ISLAMTODAY — Ketua Komisi Penelitian, Pendataan, dan Ratifikasi Pers Dewan Pers Ahmad Djauhar mengingatkan bahwa kriminalisasi pers mengindikasikan bahwa pers nasional belum sepenuhnya bebas.
“Padahal amanat Undang-Undang Pers, untuk produk pemberitaan, harus diselesaikan di Dewan Pers, bukan di pengadilan umum,” pungkas Ahmad Djauhar dalam acara Peluncuran Hasil Survei Indeks Kemerdekaan Pers Indonesia Tahun 2021 yang diselenggarakan oleh Dewan Pers secara hybrid (gabungan daring dan tatap muka), Rabu (1/9).
Ahmad Djauhar, mengatakan masih ada sejumlah kalangan yang berasal dari berbagai elemen masyarakat mengadukan produk pers, atau produk pemberitaan, kepada polisi dengan berbagai alasan.

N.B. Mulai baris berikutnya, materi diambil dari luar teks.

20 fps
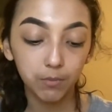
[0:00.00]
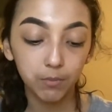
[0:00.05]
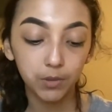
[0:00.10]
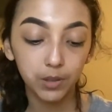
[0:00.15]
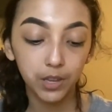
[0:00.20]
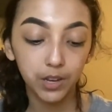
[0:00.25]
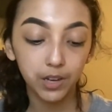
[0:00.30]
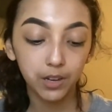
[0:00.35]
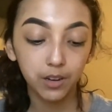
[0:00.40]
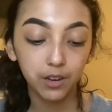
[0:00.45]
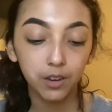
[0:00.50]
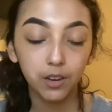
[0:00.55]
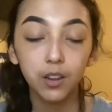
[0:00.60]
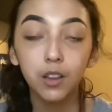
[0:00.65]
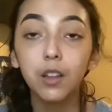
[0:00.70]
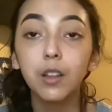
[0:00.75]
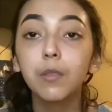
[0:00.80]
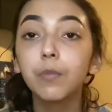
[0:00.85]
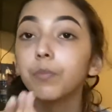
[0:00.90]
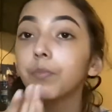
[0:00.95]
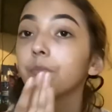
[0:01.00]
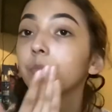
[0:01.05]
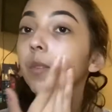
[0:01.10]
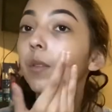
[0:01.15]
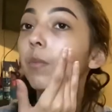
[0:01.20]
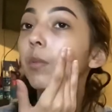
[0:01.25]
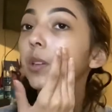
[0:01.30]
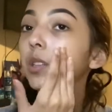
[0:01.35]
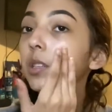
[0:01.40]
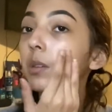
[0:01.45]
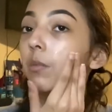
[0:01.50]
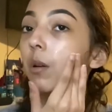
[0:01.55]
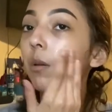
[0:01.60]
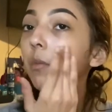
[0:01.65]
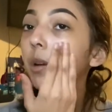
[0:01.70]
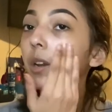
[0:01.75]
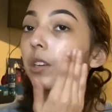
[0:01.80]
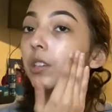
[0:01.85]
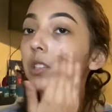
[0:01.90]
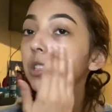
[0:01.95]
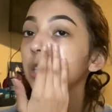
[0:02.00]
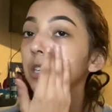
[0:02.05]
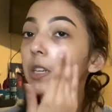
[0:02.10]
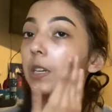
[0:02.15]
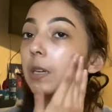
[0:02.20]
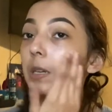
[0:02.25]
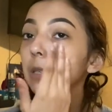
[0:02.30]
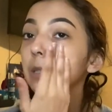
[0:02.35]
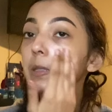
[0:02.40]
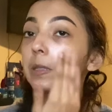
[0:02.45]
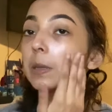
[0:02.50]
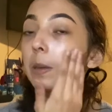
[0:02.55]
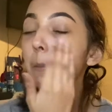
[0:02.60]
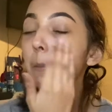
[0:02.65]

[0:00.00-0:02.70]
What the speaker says: but like put some on my cheeks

Hal ini yang kemudian menyebabkan dilakukannya penegakan hukum yang tidak menggunakan Undang-Undang Pers dalam menangani kasus pers.
Ia mengatakan, kasus yang melibatkan karya jurnalistik menunjukkan kesalahan etik, tidak seharusnya diperlakukan seperti tindak kriminal, sehingga tidak tepat apabila dilaporkan kepada polisi.
Menurutnya, Fenomena tersebut, menimbulkan kesan bahwa karya jurnalistik yang merupakan karya intelektual ditangani dengan pendekatan hukum pidana, sehingga terjadi kriminalisasi pers.
“Hal ini mencerminkan bahwa kriminalisasi pers masih ada walaupun Undang-Undang Pers telah berumur 22 tahun” jelasnya.
Ia menegaskan bahwa bukan hanya kriminalisasi, insan pers yang terdiri dari wartawan serta awak media juga rentan mengalami tindak kekerasan selama proses penciptaan maupun setelah publikasi produk pers.
Kekerasan tersebut dapat terjadi apabila isinya dipandang merugikan pihak yang diberitakan.
Tindak kekerasan yang mengancam insan pers, imbuhnya, juga merupakan hambatan kemerdekaan pers.
Akan tetapi pada sisi lain, kesadaran pada mekanisme hak jawab dan mediasi melalui Dewan Pers sudah tinggi.
Ia mengatakan, berdasarkan pada catatan pengaduan Dewan Pers, terdapat 800-an surat aduan dari masyarakat sepanjang tahun 2020.
Meskipun Indeks Kemerdekaan Pers Indonesia Tahun 2021 mengalami peningkatan dari 75,27 pada tahun 2020 menjadi 76,02, Ahmad Djauhar menegaskan bahwa pers masih belum sepenuhnya bebas.